По щеке Дэйва скатилась капля воды, оставляя за собой темный блестящий след, а сам он опустил голову. Я растерянно смотрел на него и осторожно провел рукой по его волосам:
- В Англию. Мой отец оставил мне поместье в наследство.
- В Англию? С такой бледностью? Ты болен, ты совсем не спишь, ты совсем себя измучил, и ты хочешь ехать в Англию? Она убьет тебя своим холодным туманом. И никто тебя не вспомнит, Мартин, никто, слышишь? Ты умрешь там в безвестности, бедности и болезни, вдали от Родины... И от меня. Неужели ты хочешь этого?
Я хотел сказать что-то, но слова застряли сухим комом в горле, и мне оставалось лишь прижаться к изваянию всем телом и до крови прикусить губу, чтобы не зарыдать, как мадемуазель на вокзале. Я не был великим скульптором, но почему-то именно со мной Дэйв ожил и приобрел человеческие качества; он стал полноценной личностью, правда, уже не той, что была прежде, и оставлять его мне хотелось меньше всего.
Казалось, что я теряю сознание. Глаза сами собой зажмурились в ожидании болезненного прикосновения холодного камня, которым была вымощена площадь. Я почувствовал шлифованный гранит на своих губах, но падения не произошло.

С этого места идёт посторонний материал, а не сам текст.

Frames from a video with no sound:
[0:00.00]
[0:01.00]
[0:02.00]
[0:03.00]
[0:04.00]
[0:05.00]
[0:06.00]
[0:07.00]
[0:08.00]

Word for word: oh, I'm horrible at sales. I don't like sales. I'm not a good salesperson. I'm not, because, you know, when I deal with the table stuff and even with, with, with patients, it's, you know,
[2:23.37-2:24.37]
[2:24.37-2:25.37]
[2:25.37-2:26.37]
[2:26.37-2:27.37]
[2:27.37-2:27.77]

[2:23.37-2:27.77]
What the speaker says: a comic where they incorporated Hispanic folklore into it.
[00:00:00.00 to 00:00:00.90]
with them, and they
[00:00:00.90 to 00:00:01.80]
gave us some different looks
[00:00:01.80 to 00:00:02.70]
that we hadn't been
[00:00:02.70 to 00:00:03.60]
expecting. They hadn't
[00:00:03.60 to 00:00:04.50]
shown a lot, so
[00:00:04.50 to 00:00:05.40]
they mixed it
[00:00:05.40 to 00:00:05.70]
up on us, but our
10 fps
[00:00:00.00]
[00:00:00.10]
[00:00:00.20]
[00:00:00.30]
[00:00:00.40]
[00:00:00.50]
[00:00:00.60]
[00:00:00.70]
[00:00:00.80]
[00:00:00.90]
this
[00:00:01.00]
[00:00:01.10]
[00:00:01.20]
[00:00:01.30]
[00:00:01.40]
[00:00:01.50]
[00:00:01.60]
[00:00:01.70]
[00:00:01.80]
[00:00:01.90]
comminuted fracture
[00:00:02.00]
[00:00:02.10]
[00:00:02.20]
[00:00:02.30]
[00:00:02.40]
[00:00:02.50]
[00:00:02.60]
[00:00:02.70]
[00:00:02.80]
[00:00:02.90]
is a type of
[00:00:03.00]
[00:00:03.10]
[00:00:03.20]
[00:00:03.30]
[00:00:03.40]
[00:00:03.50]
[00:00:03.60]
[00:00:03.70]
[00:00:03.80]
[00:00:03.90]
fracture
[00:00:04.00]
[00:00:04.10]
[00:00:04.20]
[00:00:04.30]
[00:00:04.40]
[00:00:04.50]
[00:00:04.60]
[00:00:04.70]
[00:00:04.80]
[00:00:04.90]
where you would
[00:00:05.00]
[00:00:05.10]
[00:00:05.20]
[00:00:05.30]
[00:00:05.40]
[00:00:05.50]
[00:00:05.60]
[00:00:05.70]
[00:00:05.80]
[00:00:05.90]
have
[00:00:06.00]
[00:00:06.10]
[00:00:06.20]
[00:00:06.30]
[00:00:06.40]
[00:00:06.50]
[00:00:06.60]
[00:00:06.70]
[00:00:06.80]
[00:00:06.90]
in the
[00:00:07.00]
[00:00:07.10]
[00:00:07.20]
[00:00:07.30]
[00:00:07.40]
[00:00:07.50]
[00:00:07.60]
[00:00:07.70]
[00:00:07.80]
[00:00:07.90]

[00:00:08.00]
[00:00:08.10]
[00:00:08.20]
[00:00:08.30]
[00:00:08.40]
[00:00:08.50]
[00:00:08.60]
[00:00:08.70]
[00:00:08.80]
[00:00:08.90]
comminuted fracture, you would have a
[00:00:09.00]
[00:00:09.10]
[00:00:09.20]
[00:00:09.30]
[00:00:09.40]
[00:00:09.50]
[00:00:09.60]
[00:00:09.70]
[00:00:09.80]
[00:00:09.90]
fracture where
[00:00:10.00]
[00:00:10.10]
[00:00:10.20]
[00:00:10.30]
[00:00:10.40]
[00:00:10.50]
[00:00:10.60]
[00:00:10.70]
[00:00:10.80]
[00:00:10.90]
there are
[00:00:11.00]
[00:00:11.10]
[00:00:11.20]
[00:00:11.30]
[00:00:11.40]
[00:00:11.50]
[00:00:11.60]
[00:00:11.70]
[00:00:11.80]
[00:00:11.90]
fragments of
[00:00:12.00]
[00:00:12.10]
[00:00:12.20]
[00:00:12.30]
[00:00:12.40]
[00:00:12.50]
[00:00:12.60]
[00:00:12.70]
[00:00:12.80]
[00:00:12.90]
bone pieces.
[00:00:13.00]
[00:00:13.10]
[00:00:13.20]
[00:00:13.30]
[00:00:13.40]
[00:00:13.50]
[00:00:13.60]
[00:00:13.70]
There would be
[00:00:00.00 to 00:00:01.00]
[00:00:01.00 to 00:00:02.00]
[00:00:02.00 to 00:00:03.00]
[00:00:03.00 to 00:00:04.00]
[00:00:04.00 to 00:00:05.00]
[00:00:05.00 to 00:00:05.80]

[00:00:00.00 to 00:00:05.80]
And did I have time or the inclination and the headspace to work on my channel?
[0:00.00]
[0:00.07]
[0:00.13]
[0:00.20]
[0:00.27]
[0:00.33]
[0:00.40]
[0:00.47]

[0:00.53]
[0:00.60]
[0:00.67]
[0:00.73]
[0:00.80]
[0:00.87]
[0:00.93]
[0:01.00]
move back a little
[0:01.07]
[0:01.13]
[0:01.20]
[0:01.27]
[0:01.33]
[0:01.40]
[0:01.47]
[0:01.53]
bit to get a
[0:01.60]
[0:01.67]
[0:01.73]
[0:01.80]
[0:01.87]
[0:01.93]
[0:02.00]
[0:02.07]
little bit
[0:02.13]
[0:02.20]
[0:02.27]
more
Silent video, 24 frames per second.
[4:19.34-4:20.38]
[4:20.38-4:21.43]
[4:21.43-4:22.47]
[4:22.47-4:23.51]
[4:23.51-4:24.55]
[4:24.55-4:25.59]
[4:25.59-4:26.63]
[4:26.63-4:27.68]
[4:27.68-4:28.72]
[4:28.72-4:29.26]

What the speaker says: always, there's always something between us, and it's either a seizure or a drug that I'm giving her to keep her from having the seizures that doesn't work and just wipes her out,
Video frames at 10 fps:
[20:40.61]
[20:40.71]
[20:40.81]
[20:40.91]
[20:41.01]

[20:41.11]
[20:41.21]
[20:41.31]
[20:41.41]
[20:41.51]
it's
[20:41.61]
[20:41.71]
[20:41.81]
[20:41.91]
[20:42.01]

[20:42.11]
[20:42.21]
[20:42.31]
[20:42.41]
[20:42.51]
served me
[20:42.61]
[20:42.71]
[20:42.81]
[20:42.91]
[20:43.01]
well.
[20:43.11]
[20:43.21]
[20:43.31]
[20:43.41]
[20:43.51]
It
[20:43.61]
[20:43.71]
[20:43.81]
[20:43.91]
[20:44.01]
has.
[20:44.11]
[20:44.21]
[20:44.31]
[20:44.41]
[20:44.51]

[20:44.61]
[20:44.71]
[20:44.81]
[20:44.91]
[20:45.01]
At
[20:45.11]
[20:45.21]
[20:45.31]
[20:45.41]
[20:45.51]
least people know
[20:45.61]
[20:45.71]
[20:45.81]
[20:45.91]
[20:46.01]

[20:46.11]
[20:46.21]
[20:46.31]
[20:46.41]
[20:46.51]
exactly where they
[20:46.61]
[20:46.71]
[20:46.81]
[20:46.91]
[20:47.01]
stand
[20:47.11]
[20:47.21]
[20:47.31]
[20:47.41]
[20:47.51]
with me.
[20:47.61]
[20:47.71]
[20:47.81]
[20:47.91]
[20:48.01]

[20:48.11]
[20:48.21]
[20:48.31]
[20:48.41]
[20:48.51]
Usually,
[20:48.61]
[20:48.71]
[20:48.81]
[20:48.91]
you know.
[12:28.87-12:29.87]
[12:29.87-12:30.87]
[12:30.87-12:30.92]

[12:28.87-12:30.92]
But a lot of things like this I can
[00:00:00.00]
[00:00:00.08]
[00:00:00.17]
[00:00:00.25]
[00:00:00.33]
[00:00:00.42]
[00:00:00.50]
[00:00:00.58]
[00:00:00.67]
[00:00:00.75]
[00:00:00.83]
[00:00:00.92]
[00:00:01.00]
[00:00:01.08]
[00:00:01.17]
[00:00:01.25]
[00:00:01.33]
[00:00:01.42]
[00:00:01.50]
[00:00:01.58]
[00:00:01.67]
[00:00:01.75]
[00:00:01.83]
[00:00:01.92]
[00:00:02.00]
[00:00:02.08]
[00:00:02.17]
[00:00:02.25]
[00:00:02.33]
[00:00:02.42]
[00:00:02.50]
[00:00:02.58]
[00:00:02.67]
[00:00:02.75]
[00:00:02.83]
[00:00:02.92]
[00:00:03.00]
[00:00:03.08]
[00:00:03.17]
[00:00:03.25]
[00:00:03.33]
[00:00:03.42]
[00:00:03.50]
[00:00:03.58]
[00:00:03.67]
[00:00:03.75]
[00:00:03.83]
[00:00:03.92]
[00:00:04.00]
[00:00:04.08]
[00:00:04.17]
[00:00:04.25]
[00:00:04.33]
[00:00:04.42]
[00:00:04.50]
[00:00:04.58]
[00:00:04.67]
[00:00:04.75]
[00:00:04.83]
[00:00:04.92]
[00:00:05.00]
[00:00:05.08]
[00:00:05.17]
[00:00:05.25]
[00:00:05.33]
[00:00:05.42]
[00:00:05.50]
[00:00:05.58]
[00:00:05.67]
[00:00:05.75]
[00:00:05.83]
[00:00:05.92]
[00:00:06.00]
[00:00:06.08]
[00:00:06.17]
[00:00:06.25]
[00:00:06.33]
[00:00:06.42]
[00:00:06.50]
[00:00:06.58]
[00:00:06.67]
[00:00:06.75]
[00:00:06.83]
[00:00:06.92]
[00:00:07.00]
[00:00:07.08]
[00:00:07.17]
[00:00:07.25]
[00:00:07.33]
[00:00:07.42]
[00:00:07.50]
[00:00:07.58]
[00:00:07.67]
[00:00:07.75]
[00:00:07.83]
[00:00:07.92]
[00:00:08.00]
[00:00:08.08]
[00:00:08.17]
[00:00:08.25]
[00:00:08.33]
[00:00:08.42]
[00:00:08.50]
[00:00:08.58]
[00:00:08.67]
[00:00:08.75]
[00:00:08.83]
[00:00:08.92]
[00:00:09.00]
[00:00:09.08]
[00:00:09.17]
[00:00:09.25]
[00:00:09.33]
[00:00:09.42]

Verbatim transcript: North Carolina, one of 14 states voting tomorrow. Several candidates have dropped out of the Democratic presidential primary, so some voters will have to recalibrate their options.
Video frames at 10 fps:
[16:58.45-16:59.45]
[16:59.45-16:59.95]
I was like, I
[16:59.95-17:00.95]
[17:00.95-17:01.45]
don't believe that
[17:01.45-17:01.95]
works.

- Ты глупец, но глупость твоя прекрасна, - горько усмехнулся Дэйв. Я не дал ему договорить, целуя его каменные губы, щеки, шею... Господь видит, как я страдаю, и хочет, чтобы я страдал еще сильнее; такова плата за влечение к безжизненному камню. Безжизненному ли? Да в этой статуе желания жить больше, чем во мне. А что будет, если я уеду? Да, я умру, но и он тоже. Ведь он больше не захочет слезать со своего пьедестала, и потому упрямый ветер, жадная плесень и безжалостное время быстрее одолеют его; они лишат мою Галатею красоты и превратят ее в безликий монумент, не прославляющий свободу, а как бы насмехающийся над ней. Я не хотел, чтобы Дэйв стал таким, нет. Пыль на моих губах неприятно покалывала, но я продолжал целовать чужие... Как же не хочется уходить!..
Боже, ты же видишь, что я не хочу уезжать! Почему, почему в груди так невыносимо больно, почему? Ты наказал меня за мою любовь? Доволен ли ты своим наказанием?
Я решил, что перепишу поместье на троюродную племянницу из Лондона и вернусь обратно. Пока не рассвело, я, уже собравшись, побежал на цветочный рынок, чтобы купить несколько гвоздик; по пути я уже видел, как быстро, взахлеб объясняю все Дэйву, прошу его подождать, вручаю ему эти цветы и бегу на поезд... Одна-единственная торговка растерянно подала мне букет из огненно-алых цветов, и я, опасливо глядя на светлеющий край неба, понесся на площадь с чемоданом наперевес, чуть ли не ломая эти гвоздики...
Пьедестал был пустым. Истершиеся золотые буквы по-прежнему гласили: "Неизвестный солдат Революции", и от этого памятник выглядел еще трагичнее. 22 гвоздики выпали из моих рук; трепещущие на ветру лепестки напоминали вечный огонь, горящий в память о мертвых героях, которые тихо, без слов уходят из жизни любивших их живых.